▶ _WHAT THE TASK ASKS_
Transcribe the listing exactly, leaving out every picture.

▶ _DATA IN THIS EXERCISE_

━━━━━━━━━━━━━━━━━━━━━━━━━━━━━━

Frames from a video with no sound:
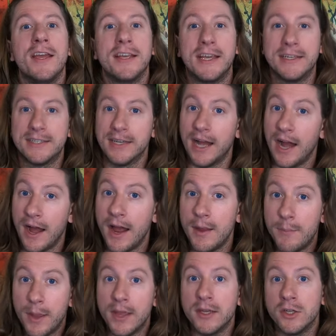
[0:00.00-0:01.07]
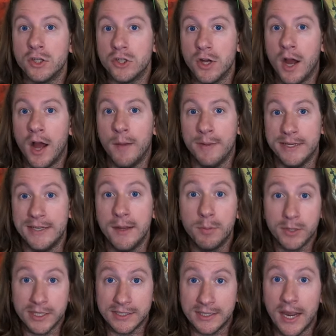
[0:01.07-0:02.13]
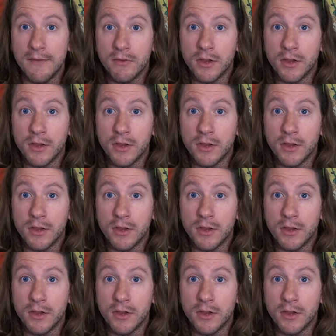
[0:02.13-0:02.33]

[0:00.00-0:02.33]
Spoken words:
gets a high-paying job, is able to save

━━━━━━━━━━━━━━━━━━━━━━━━━━━━━━

▶ _ANSWER SPACE_
Frames from a video with no sound:
[0:00.00-0:01.07]
[0:01.07-0:02.13]
[0:02.13-0:02.33]

[0:00.00-0:02.33]
Spoken words:
gets a high-paying job, is able to save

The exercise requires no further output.